### Task description
Transcribe all the entries word for word, but omit the images.
※
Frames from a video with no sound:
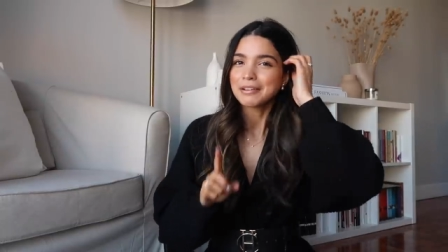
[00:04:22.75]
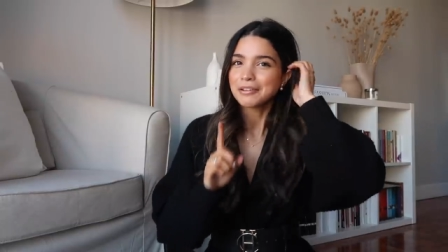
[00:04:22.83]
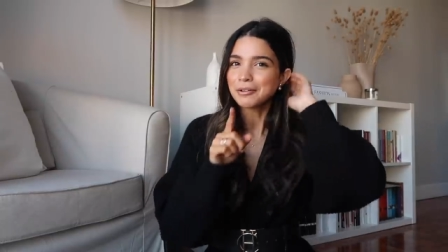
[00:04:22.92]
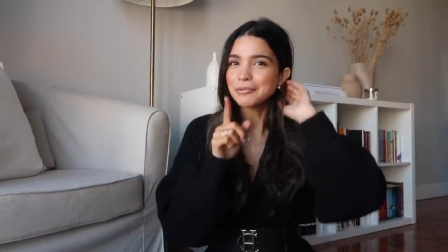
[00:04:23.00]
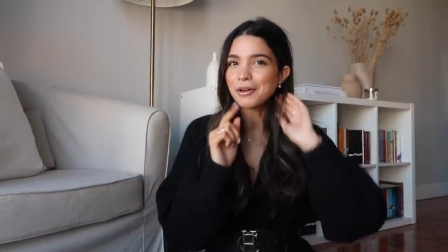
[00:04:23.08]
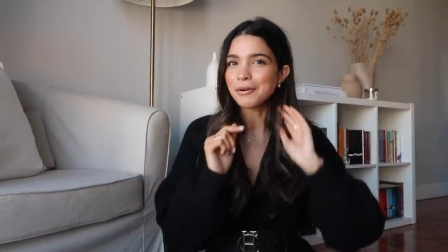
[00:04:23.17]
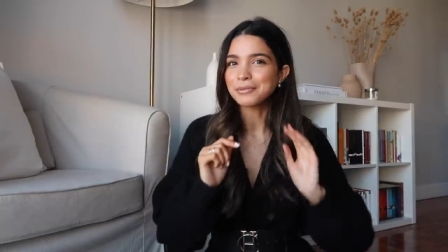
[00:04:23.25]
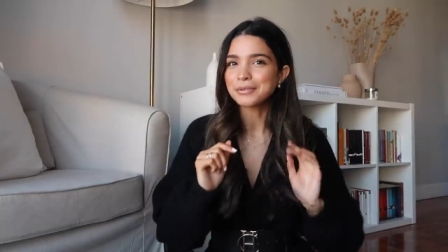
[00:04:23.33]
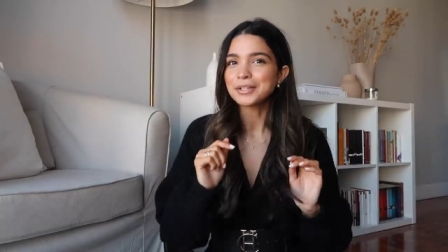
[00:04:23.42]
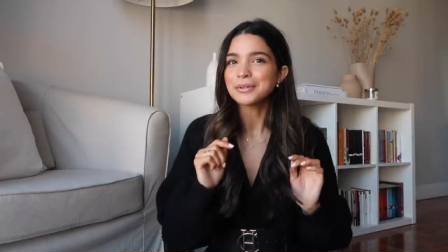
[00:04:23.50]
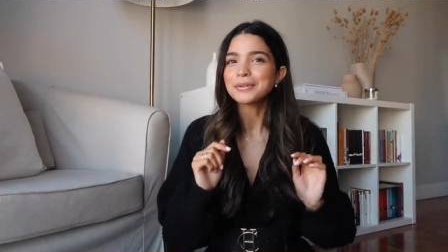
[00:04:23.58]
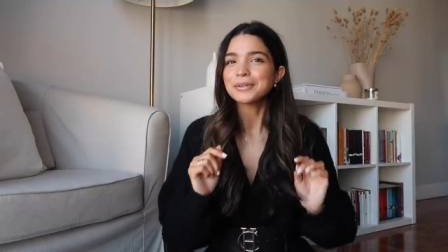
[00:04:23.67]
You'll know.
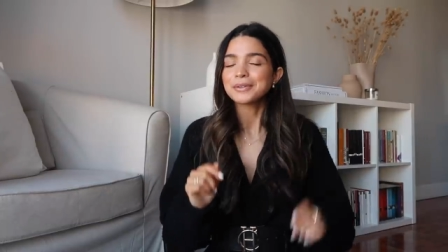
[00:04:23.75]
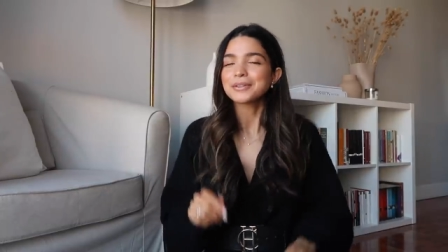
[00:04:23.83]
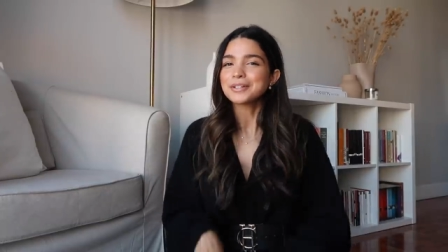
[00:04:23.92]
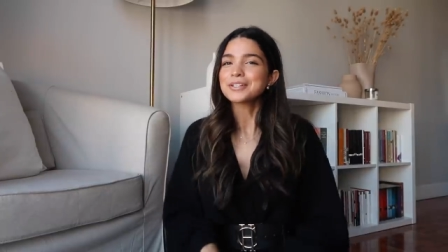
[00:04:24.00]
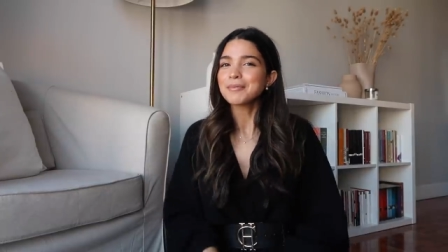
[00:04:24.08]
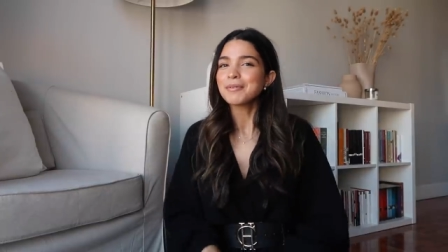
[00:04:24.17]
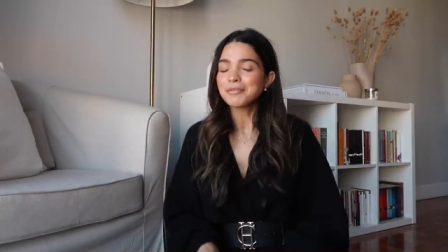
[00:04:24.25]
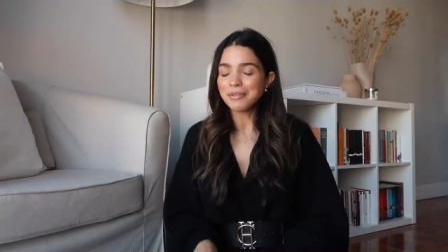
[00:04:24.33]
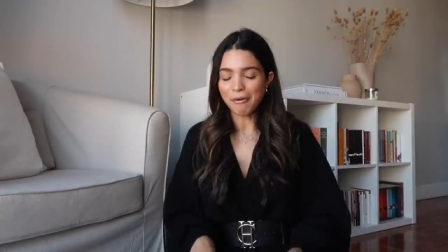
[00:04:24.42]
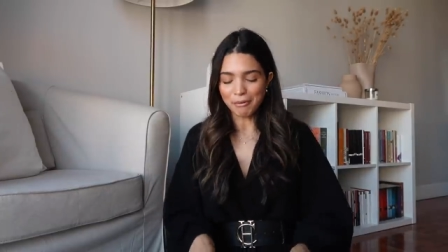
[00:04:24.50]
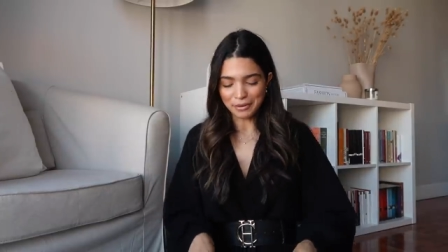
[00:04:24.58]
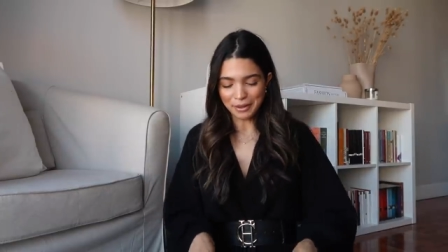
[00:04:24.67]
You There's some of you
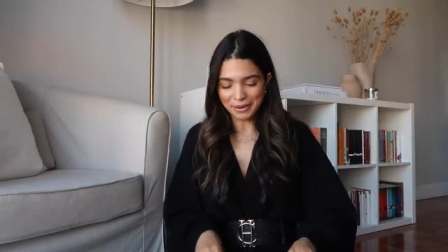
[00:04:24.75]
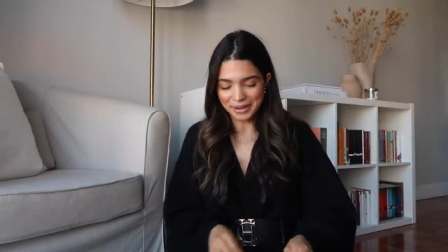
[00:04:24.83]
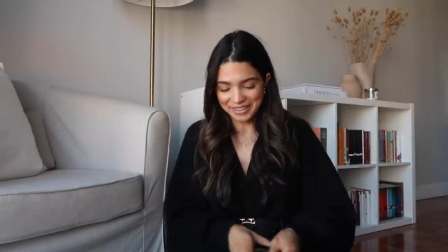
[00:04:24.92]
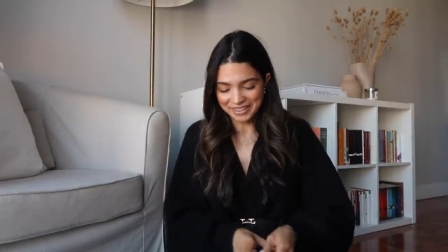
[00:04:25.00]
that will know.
※
### Reply to the exercise
Frames from a video with no sound:
[00:04:22.75]
[00:04:22.83]
[00:04:22.92]
[00:04:23.00]
[00:04:23.08]
[00:04:23.17]
[00:04:23.25]
[00:04:23.33]
[00:04:23.42]
[00:04:23.50]
[00:04:23.58]
[00:04:23.67]
You'll know.
[00:04:23.75]
[00:04:23.83]
[00:04:23.92]
[00:04:24.00]
[00:04:24.08]
[00:04:24.17]
[00:04:24.25]
[00:04:24.33]
[00:04:24.42]
[00:04:24.50]
[00:04:24.58]
[00:04:24.67]
You There's some of you
[00:04:24.75]
[00:04:24.83]
[00:04:24.92]
[00:04:25.00]
that will know.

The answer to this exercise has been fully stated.